March 2, 2011
How Accurate is PitchTrax?
After the last two postseasons, most baseball fans are familiar with the strike zone location graphic known as PitchTrax. Here’s an example from Game One of the 2010 American League Championship Series:
This was the first pitch from Mariano Rivera to Mitch Moreland to open the ninth inning, with the Yankees holding a one-run lead. Home plate umpire Gerry Davis called this pitch ball one, but the PitchTrax system indicated it was a borderline strike. Who was right—the umpire or the machine?
The TBS PitchTrax and its cousin Fox Trax use data exported directly from Sportvision’s PITCHf/x system. PITCHf/x uses two cameras mounted in the stadium to track each pitch. The same detailed pitch trajectory tracking data from these systems that is displayed on MLB Gameday is used by television broadcasters for their pitch location displays.

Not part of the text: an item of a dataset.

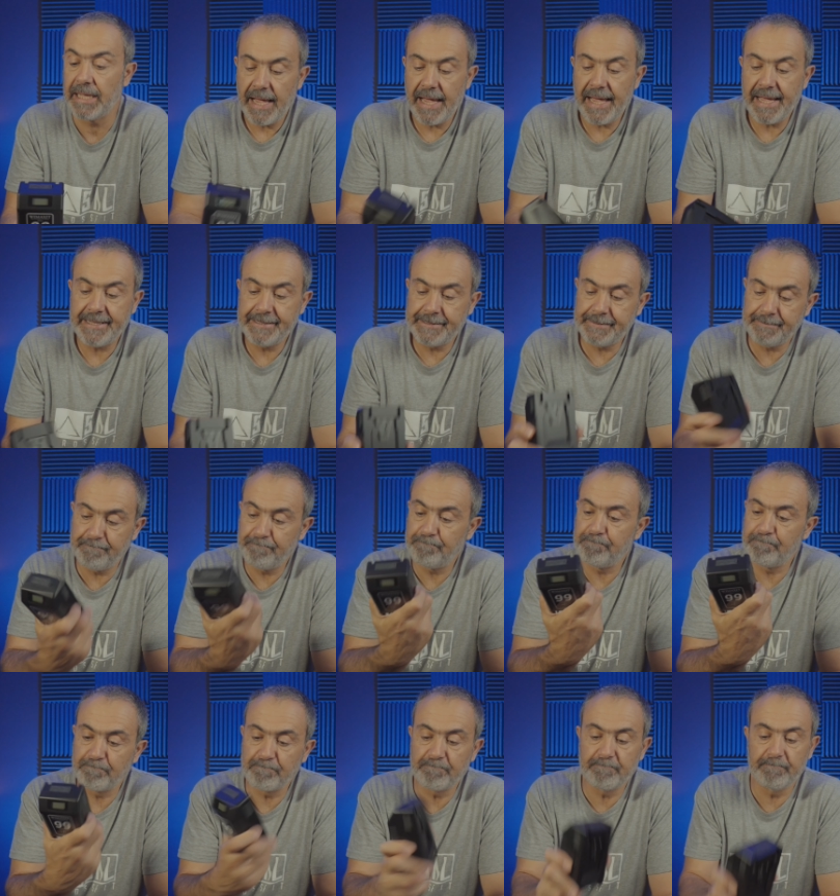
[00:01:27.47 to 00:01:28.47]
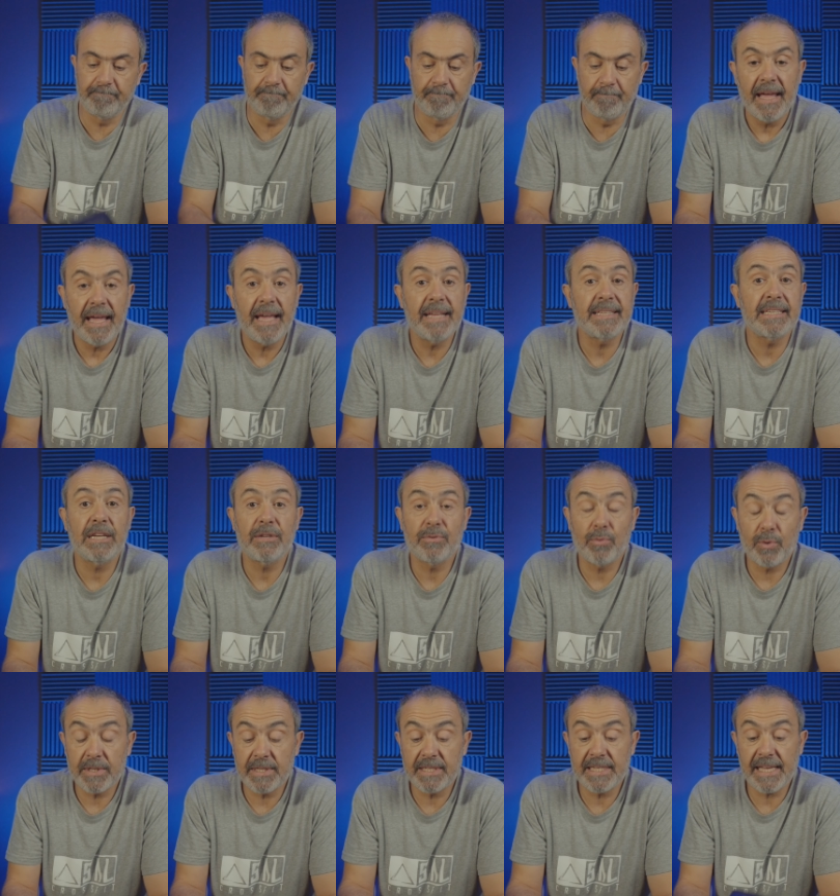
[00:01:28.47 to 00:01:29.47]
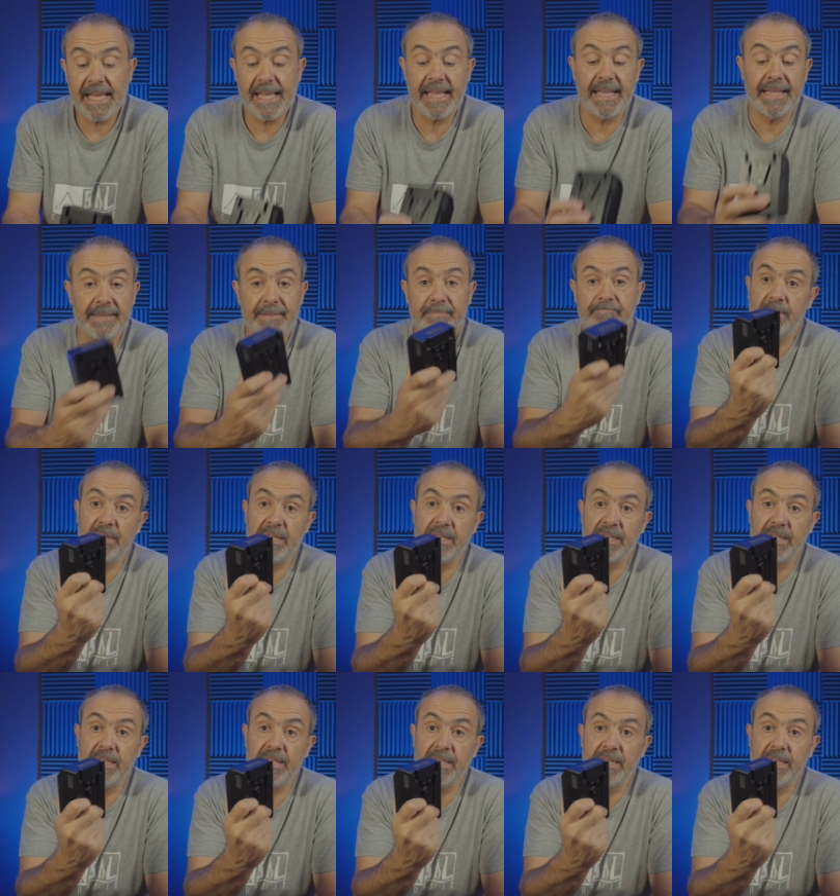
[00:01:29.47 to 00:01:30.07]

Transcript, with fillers: And as I was saying,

Early in the life of the PITCHf/x project, the Sportvision engineers sought to establish the accuracy of the system’s plate location data. They devised a clever experiment wherein a pitching machine launched baseballs against a foam board mounted vertically at home plate. The plate locations measured by PITCHf/x were checked against the indentations of the ball on the foam board, and Sportvision found that the accuracy of their system was within a half inch in this experiment. In an investigation of the statistical uncertainty of a number of PITCHf/x-derived parameters, such as speed and location, based upon a much larger sample of data from the PITCHf/x system installed in Toronto, Alan Nathan came to a similar conclusion about the uncertainty in the plate location.
Sportvision’s foam board test and Alan’s calculations give us a good grasp on the random error inherent in PITCHf/x plate location measurements. It is good to keep this source of uncertainty in mind, but fortunately its magnitude is small. This is a testament to sound engineering work done by Sportvision. It is no mean feat, and it makes the data extremely valuable.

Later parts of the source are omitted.